> _Data shown_
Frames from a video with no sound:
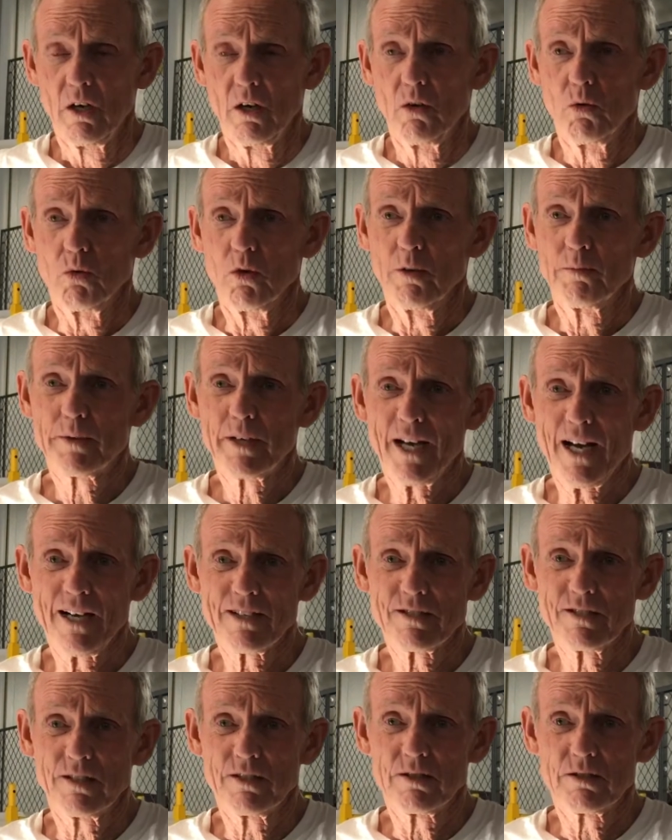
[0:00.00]
Worm
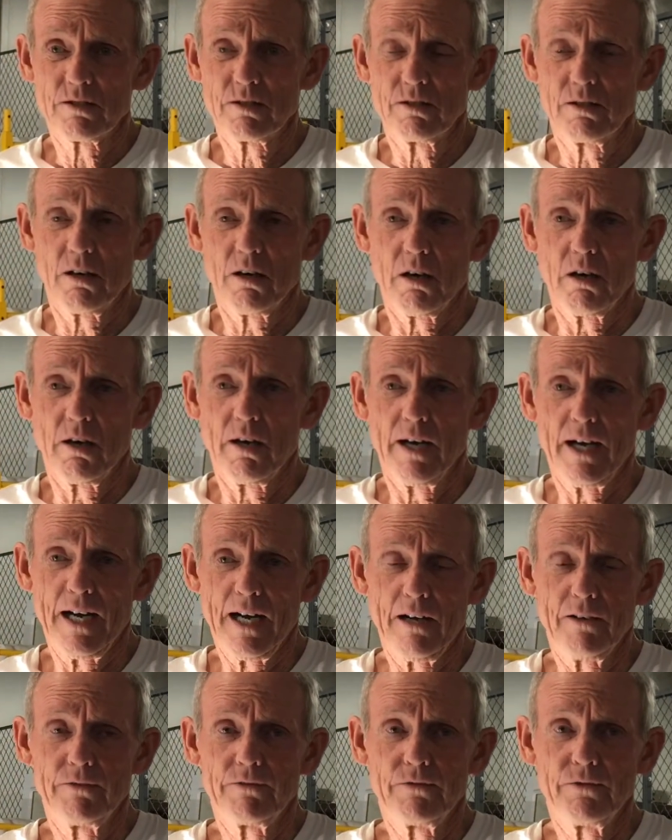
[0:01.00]
castings
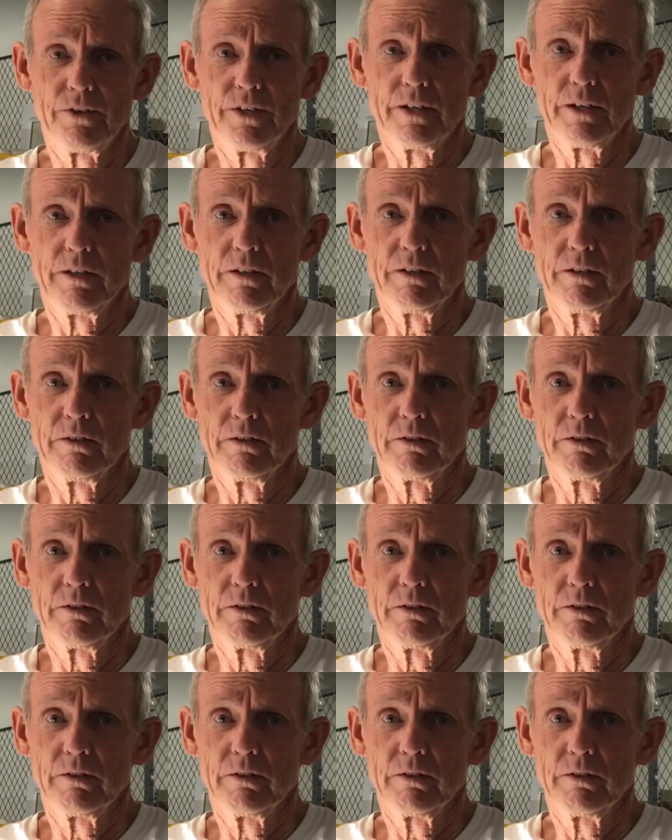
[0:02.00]
have the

> _Task details_
Each line of the material above should be set down exactly, with no pictures.

> _Answer to the exercise_
Frames from a video with no sound:
[0:00.00]
Worm
[0:01.00]
castings
[0:02.00]
have the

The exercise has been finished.